Market profile: Japan – export opportunities

Last month’s edition reported on UK cereals and oilseeds exports to EU and non-EU countries for 2015/16. This month, we are examining the Japanese market in further detail to identify potential opportunities for UK exporters.

Japan Market Overview

Population (2016)

127.3 million

GDP per capita (2016)


Estimated wheat imports (2016)

5.4 Mt

Estimated barley imports (2016)

1.1 Mt

Wheat consumption per capita (2016)

42.8 kg per annum

Sources: OECD, Global Trade Atlas, USDA

As the chart below illustrates, aside from rice, Japan is heavily dependent on cereals and oilseeds imports. For maize, the USDA estimates that roughly 75% of imports are used for feed and the remaining 25% is primarily used for corn starch processing.

Japan Food Balance Sheet – Selected Commodities – 2015

Source: Japanese Ministry of Agriculture, Food and Forestry (MAFF)

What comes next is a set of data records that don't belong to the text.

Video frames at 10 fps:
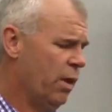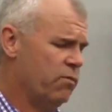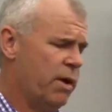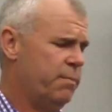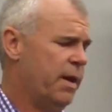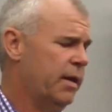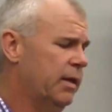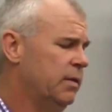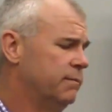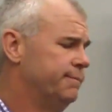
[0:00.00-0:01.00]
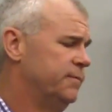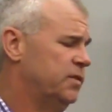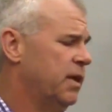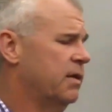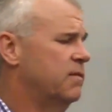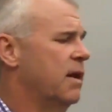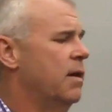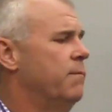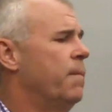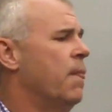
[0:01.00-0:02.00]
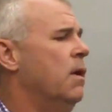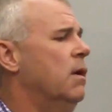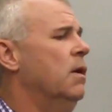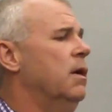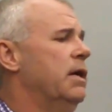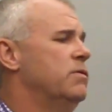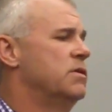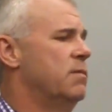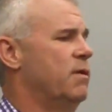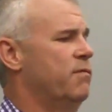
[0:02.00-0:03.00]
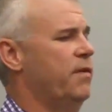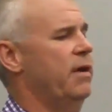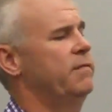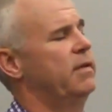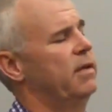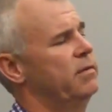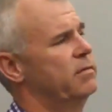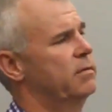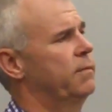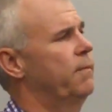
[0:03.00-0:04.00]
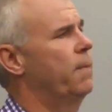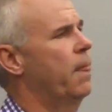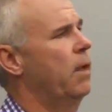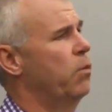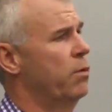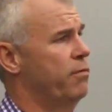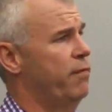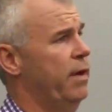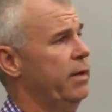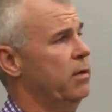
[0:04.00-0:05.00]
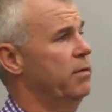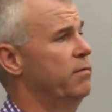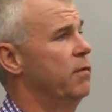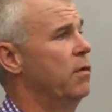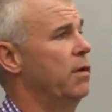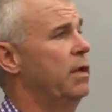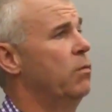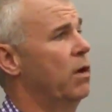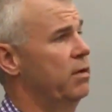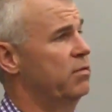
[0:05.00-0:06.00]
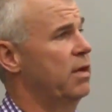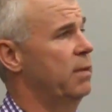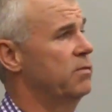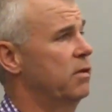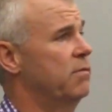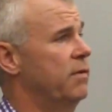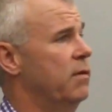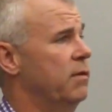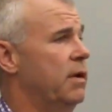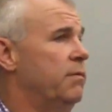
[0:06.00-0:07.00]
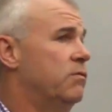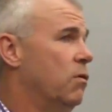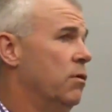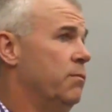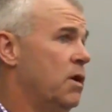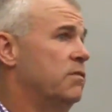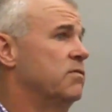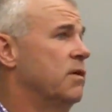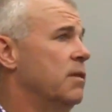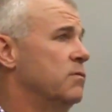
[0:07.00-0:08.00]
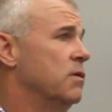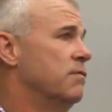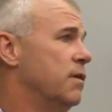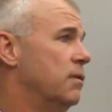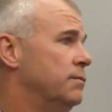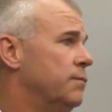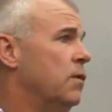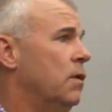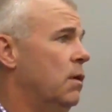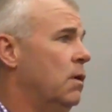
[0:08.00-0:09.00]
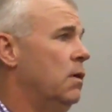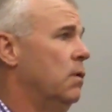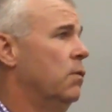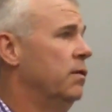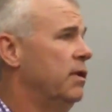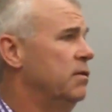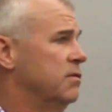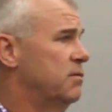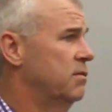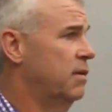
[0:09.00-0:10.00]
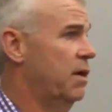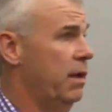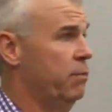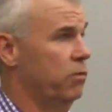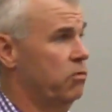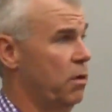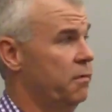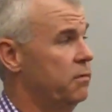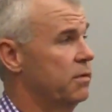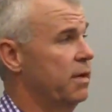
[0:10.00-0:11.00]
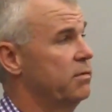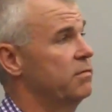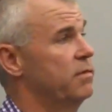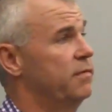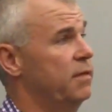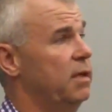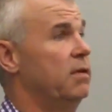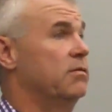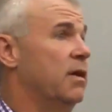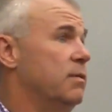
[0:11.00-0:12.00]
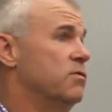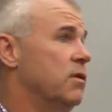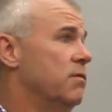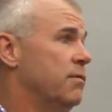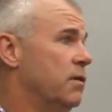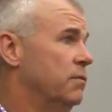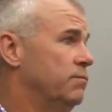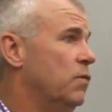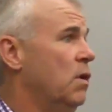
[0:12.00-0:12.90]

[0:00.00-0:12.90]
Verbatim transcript: went right back in. Second time, he was in about five days, and we were fighting on the phone. He wanted to sign himself out. I told him not to sign himself out. Well, needless to say, on April twelfth, two thousand fifteen, he signed himself out,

More importantly from a UK perspective, Japan imports significant quantities of wheat and barley. Latest Japanese Ministry of Agriculture, Food and Forestry (MAFF) data suggest that domestic wheat production is rising, but imports still account for over 90% of domestic consumption (circa 6.6 Mt) which is primarily used for human consumption. Food quality wheat is mainly imported from the US, Canada and Australia for a variety of uses including noodles, bread-making, confectionary and pasta production. MAFF controls both producer and resale prices of domestic wheat, as well as the resale price of imported wheat. Imported wheat purchased by MAFF, at international prices, is sold to domestic flour millers at a mark-up.

In terms of the UK, the AHDB estimates that wheat exports to Japan totalled 91,912 tonnes in 2015/16, more than doubling from 42,500 tonnes during 2014/15. Exports include both food quality and feed wheat with the latter estimated by the USDA to be around 34,300 tonnes during 2014/15.

Whilst the USDA estimated aggregate barley consumption (food and feed) to be in the region of 1.3 Mt in 2014/15, MAFF estimates suggest that Japanese barley consumption is closer to 1.9 Mt with industrial use representing nearly 60% of usage.  With cattle populations decreasing, Japanese feed barley usage is down. Due to a 2015 trade deal, Australia is the main source of Japanese barley imports. AHDB estimates put UK barley exports to Japan at 36,880 tonnes in 2015/16 and around 73,350 tonnes of unroasted malt was also exported during this period.

These findings show that the UK already exports significant volumes of grain to Japan. With Japanese whisky becoming increasingly prominent in recent years, there may be opportunities for the UK to further increase exports, particularly given the weaker Sterling. It is also worth noting that there is demand in the Japanese food industry for barley with high levels of beta-glucan, because of its perceived health benefits. In the UK, high beta-glucan content is seen as being disadvantageous for malting and feed markets. Such perceptions may change if opportunities in premium markets such as Japan start to emerge.

Japanese Yen to Sterling Exchange Rate – 2014-2017

Source: Bank of England

Although some had hoped for the EU to conclude a trade deal with Japan by the end of 2016, the chances of this happening now appear remote. Therefore, the UK is unlikely to experience any benefits from a Japanese trade deal for the remainder of its EU membership. The extent to which the UK will be able to agree a free trade deal with Japan post-Brexit is questionable. Firstly, as the Japanese Chief Cabinet Secretary Yoshihide Suga suggested in January, the Japanese government is likely to “watch for a while” to see what effect Brexit and any associated transition is likely to have on the world economy and on Japanese firms before conducting any extensive trade negotiations.